Before NACI released its guidelines, British Columbia had already moved to implement a four-month gap in administering doses. A number of other provinces have now extended their dose intervals to widen initial rollout efforts.

A registered nurse delivers a COVID-19 vaccine to a front-line worker at Vancouver General Hospital on March 4. British Columbia was the first province to put in place a four-month gap between vaccine doses. (Ben Nelms/CBC)

Science continues to evolve

The decision has its critics — Canada’s chief science adviser, Mona Nemer, on Monday called B.C.’s plan a “population level experiment,” a comment Provincial Health Officer Dr. Bonnie Henry said was “unfortunate.”

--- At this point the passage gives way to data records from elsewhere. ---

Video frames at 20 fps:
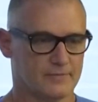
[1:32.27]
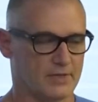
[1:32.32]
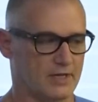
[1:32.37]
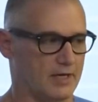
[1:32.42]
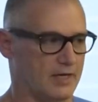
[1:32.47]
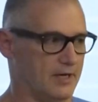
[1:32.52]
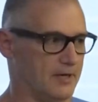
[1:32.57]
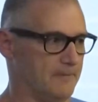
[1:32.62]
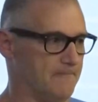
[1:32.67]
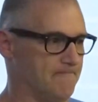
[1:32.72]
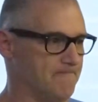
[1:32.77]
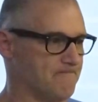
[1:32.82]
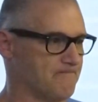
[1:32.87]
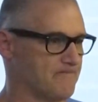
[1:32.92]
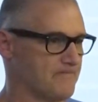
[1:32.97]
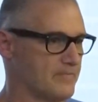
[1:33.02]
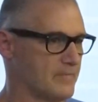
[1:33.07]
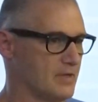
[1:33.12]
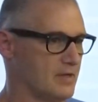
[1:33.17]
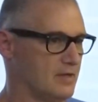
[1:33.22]

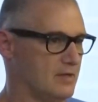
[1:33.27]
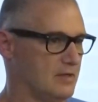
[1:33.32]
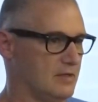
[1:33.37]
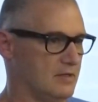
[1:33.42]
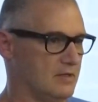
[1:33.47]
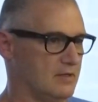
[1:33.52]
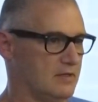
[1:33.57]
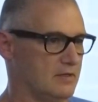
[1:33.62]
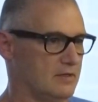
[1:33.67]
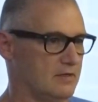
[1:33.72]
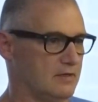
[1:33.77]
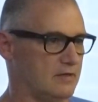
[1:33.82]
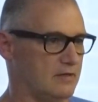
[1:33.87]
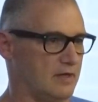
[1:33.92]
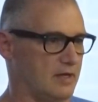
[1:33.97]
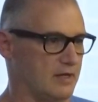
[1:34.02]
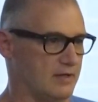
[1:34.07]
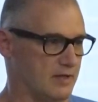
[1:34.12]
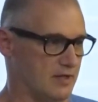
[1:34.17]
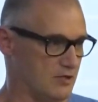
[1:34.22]

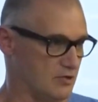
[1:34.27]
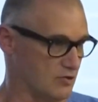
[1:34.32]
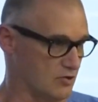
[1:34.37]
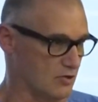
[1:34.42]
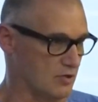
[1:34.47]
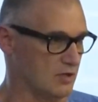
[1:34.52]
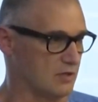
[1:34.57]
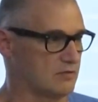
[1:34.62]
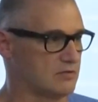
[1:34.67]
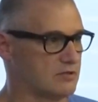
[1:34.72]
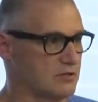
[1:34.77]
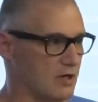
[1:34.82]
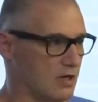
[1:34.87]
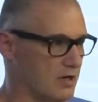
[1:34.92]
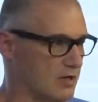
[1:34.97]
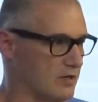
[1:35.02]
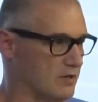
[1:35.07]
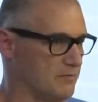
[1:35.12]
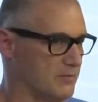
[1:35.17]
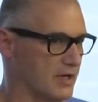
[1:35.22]
And then you're going to
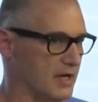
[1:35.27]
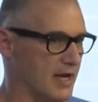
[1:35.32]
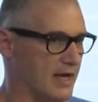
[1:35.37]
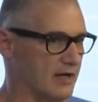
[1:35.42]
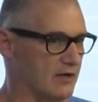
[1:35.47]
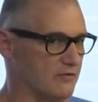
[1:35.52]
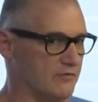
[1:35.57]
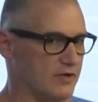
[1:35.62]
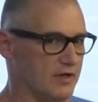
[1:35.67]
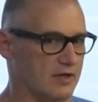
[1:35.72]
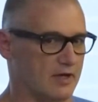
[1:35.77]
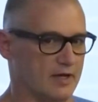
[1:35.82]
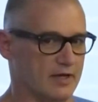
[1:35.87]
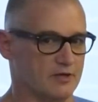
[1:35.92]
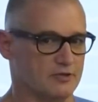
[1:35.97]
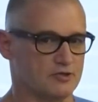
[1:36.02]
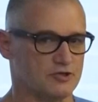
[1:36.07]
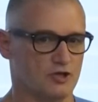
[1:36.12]
start a mechanical ventilator.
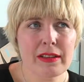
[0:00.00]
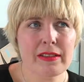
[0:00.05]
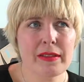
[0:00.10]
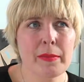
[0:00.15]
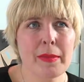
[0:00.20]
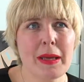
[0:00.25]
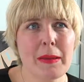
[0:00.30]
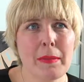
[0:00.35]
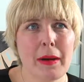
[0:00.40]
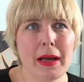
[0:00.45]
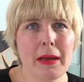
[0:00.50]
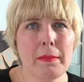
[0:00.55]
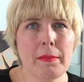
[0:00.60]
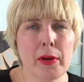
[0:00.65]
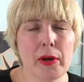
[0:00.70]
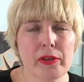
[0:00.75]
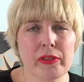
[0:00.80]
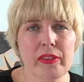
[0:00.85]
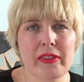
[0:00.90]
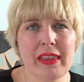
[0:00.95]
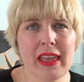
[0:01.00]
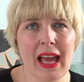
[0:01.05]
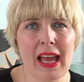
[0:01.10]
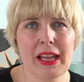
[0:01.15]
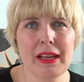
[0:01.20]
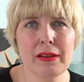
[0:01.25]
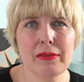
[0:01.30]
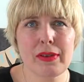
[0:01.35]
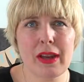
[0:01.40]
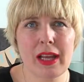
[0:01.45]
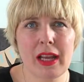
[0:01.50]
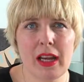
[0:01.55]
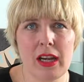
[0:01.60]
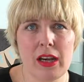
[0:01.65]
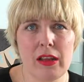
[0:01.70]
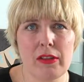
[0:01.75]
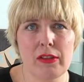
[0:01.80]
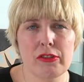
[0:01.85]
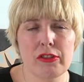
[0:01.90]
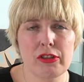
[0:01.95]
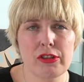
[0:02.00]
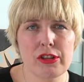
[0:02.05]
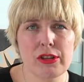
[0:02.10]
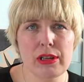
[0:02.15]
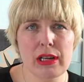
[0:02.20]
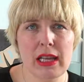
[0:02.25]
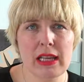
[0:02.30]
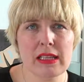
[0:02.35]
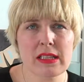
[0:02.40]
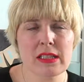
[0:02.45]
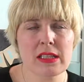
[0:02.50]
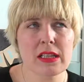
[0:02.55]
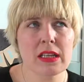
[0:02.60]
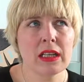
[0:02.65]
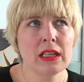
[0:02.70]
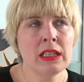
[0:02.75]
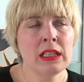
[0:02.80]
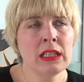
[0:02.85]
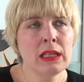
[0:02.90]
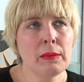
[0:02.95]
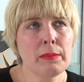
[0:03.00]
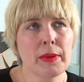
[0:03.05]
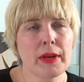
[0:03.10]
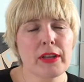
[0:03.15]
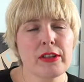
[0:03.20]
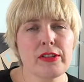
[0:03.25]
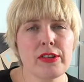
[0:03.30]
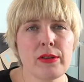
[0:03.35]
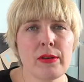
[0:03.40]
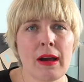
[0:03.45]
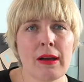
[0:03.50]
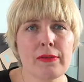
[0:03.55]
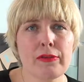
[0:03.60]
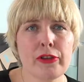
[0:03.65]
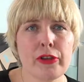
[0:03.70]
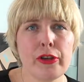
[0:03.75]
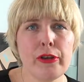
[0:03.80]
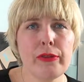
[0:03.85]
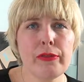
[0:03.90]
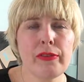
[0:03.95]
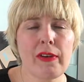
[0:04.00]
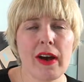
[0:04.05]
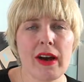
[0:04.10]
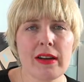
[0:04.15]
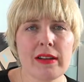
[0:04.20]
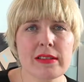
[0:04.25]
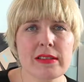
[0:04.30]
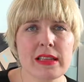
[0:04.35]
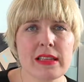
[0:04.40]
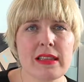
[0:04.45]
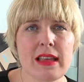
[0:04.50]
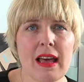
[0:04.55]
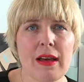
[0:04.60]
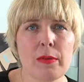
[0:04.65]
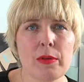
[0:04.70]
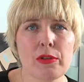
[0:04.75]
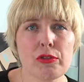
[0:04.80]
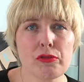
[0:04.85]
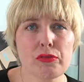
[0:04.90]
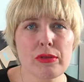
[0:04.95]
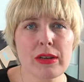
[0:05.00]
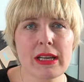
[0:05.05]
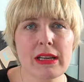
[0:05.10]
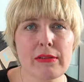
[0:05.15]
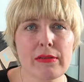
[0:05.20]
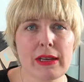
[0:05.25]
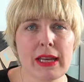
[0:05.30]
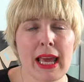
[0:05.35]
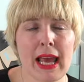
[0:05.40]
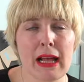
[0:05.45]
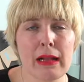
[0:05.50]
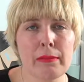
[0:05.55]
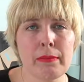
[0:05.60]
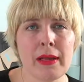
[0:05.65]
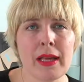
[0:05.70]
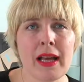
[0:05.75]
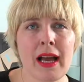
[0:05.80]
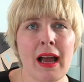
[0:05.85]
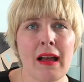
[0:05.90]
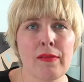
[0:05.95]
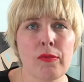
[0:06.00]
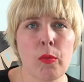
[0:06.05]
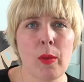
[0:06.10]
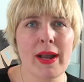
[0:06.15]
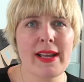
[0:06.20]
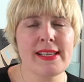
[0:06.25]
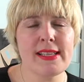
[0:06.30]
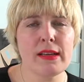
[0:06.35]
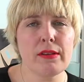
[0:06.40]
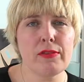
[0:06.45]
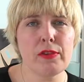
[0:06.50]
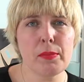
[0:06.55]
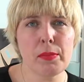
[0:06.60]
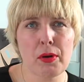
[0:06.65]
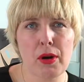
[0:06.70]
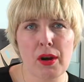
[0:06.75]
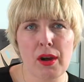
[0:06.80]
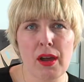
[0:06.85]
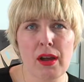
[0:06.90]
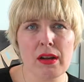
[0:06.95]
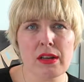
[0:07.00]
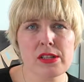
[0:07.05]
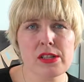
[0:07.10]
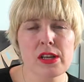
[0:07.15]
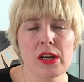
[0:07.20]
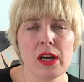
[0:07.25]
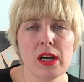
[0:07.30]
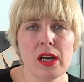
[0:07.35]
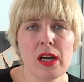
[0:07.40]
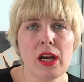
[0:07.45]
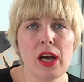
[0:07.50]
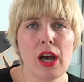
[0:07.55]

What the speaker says: To me, my inbox is kind of like another to-do list, but I do have 2 files in there which really help me. I have waiting for product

Nemer told CBC’s Power & Politics that data from Pfizer and Moderna is based on first and second doses being spaced weeks apart, rather than months.

Hankins said she understands the confusion that can arise from mixed messaging, but noted that the evidence is clear that one dose can confer a degree of protection and help curb chains of transmission.

“I would say this is a very pragmatic public health policy decision,” she said. “It’ll be monitored very, very closely, both in terms of breakthrough infections, variants and how they’re being dealt with, etc.”

And that means scientific guidance could change again.

“I think it’s important for the public to realize that we are gathering data all the time and it’s helping inform decisions, and they should expect there to be changes as we go forward,” Hankins said.